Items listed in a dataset
►
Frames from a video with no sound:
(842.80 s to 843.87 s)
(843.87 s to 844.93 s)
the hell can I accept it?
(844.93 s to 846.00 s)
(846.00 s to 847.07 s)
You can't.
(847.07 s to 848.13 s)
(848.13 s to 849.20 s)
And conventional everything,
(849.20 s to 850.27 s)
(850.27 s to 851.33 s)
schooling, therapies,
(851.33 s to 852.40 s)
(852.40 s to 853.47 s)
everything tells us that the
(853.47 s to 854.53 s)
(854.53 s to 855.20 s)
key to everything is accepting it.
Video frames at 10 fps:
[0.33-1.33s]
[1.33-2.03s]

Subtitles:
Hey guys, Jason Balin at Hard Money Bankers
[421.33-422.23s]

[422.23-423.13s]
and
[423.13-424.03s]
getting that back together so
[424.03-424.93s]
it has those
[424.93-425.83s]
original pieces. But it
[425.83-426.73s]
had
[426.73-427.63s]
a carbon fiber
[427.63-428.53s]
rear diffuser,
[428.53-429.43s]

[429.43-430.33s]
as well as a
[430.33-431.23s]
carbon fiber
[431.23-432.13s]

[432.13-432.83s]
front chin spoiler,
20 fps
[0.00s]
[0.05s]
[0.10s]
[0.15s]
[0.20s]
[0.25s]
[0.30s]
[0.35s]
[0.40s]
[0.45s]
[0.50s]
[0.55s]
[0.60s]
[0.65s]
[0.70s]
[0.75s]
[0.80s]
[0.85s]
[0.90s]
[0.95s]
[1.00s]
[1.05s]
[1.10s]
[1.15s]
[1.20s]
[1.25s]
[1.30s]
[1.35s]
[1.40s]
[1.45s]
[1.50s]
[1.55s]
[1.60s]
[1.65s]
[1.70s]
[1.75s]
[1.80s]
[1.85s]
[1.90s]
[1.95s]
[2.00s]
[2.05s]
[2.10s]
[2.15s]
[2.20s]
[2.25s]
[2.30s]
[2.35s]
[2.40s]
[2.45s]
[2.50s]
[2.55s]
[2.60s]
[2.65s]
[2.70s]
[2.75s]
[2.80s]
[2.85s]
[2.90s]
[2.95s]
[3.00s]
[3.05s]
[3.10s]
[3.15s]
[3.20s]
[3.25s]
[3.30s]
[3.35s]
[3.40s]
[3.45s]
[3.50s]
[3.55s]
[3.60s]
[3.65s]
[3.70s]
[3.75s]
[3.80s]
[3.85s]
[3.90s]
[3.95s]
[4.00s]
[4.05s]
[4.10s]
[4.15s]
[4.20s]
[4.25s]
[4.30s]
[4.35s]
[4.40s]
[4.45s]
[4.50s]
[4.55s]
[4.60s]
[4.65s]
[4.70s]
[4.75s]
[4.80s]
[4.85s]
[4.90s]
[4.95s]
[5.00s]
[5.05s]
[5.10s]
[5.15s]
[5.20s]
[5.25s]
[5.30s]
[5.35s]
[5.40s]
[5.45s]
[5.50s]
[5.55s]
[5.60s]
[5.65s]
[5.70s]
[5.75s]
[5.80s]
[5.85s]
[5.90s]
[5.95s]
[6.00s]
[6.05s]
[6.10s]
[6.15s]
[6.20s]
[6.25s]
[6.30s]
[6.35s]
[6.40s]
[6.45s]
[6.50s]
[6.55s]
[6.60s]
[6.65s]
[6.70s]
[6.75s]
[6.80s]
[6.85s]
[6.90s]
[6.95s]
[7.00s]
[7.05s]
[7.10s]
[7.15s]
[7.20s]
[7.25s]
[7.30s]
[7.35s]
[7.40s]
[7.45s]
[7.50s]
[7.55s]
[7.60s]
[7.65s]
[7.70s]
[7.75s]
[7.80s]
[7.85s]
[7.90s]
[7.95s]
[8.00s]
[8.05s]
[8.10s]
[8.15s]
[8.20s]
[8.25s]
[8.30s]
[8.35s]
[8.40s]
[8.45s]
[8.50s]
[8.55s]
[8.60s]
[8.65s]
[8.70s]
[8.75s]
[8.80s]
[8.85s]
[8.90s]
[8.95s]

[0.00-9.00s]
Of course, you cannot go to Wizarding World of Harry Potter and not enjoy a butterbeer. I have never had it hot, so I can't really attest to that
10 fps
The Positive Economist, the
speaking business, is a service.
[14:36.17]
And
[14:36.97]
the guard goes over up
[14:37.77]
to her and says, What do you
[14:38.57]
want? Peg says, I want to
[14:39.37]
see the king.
◄
Task description: Returned text must match every record word for word.

Written response:
Frames from a video with no sound:
(842.80 s to 843.87 s)
(843.87 s to 844.93 s)
the hell can I accept it?
(844.93 s to 846.00 s)
(846.00 s to 847.07 s)
You can't.
(847.07 s to 848.13 s)
(848.13 s to 849.20 s)
And conventional everything,
(849.20 s to 850.27 s)
(850.27 s to 851.33 s)
schooling, therapies,
(851.33 s to 852.40 s)
(852.40 s to 853.47 s)
everything tells us that the
(853.47 s to 854.53 s)
(854.53 s to 855.20 s)
key to everything is accepting it.
Video frames at 10 fps:
[0.33-1.33s]
[1.33-2.03s]

Subtitles:
Hey guys, Jason Balin at Hard Money Bankers
[421.33-422.23s]

[422.23-423.13s]
and
[423.13-424.03s]
getting that back together so
[424.03-424.93s]
it has those
[424.93-425.83s]
original pieces. But it
[425.83-426.73s]
had
[426.73-427.63s]
a carbon fiber
[427.63-428.53s]
rear diffuser,
[428.53-429.43s]

[429.43-430.33s]
as well as a
[430.33-431.23s]
carbon fiber
[431.23-432.13s]

[432.13-432.83s]
front chin spoiler,
20 fps
[0.00s]
[0.05s]
[0.10s]
[0.15s]
[0.20s]
[0.25s]
[0.30s]
[0.35s]
[0.40s]
[0.45s]
[0.50s]
[0.55s]
[0.60s]
[0.65s]
[0.70s]
[0.75s]
[0.80s]
[0.85s]
[0.90s]
[0.95s]
[1.00s]
[1.05s]
[1.10s]
[1.15s]
[1.20s]
[1.25s]
[1.30s]
[1.35s]
[1.40s]
[1.45s]
[1.50s]
[1.55s]
[1.60s]
[1.65s]
[1.70s]
[1.75s]
[1.80s]
[1.85s]
[1.90s]
[1.95s]
[2.00s]
[2.05s]
[2.10s]
[2.15s]
[2.20s]
[2.25s]
[2.30s]
[2.35s]
[2.40s]
[2.45s]
[2.50s]
[2.55s]
[2.60s]
[2.65s]
[2.70s]
[2.75s]
[2.80s]
[2.85s]
[2.90s]
[2.95s]
[3.00s]
[3.05s]
[3.10s]
[3.15s]
[3.20s]
[3.25s]
[3.30s]
[3.35s]
[3.40s]
[3.45s]
[3.50s]
[3.55s]
[3.60s]
[3.65s]
[3.70s]
[3.75s]
[3.80s]
[3.85s]
[3.90s]
[3.95s]
[4.00s]
[4.05s]
[4.10s]
[4.15s]
[4.20s]
[4.25s]
[4.30s]
[4.35s]
[4.40s]
[4.45s]
[4.50s]
[4.55s]
[4.60s]
[4.65s]
[4.70s]
[4.75s]
[4.80s]
[4.85s]
[4.90s]
[4.95s]
[5.00s]
[5.05s]
[5.10s]
[5.15s]
[5.20s]
[5.25s]
[5.30s]
[5.35s]
[5.40s]
[5.45s]
[5.50s]
[5.55s]
[5.60s]
[5.65s]
[5.70s]
[5.75s]
[5.80s]
[5.85s]
[5.90s]
[5.95s]
[6.00s]
[6.05s]
[6.10s]
[6.15s]
[6.20s]
[6.25s]
[6.30s]
[6.35s]
[6.40s]
[6.45s]
[6.50s]
[6.55s]
[6.60s]
[6.65s]
[6.70s]
[6.75s]
[6.80s]
[6.85s]
[6.90s]
[6.95s]
[7.00s]
[7.05s]
[7.10s]
[7.15s]
[7.20s]
[7.25s]
[7.30s]
[7.35s]
[7.40s]
[7.45s]
[7.50s]
[7.55s]
[7.60s]
[7.65s]
[7.70s]
[7.75s]
[7.80s]
[7.85s]
[7.90s]
[7.95s]
[8.00s]
[8.05s]
[8.10s]
[8.15s]
[8.20s]
[8.25s]
[8.30s]
[8.35s]
[8.40s]
[8.45s]
[8.50s]
[8.55s]
[8.60s]
[8.65s]
[8.70s]
[8.75s]
[8.80s]
[8.85s]
[8.90s]
[8.95s]

[0.00-9.00s]
Of course, you cannot go to Wizarding World of Harry Potter and not enjoy a butterbeer. I have never had it hot, so I can't really attest to that
10 fps
The Positive Economist, the
speaking business, is a service.
[14:36.17]
And
[14:36.97]
the guard goes over up
[14:37.77]
to her and says, What do you
[14:38.57]
want? Peg says, I want to
[14:39.37]
see the king.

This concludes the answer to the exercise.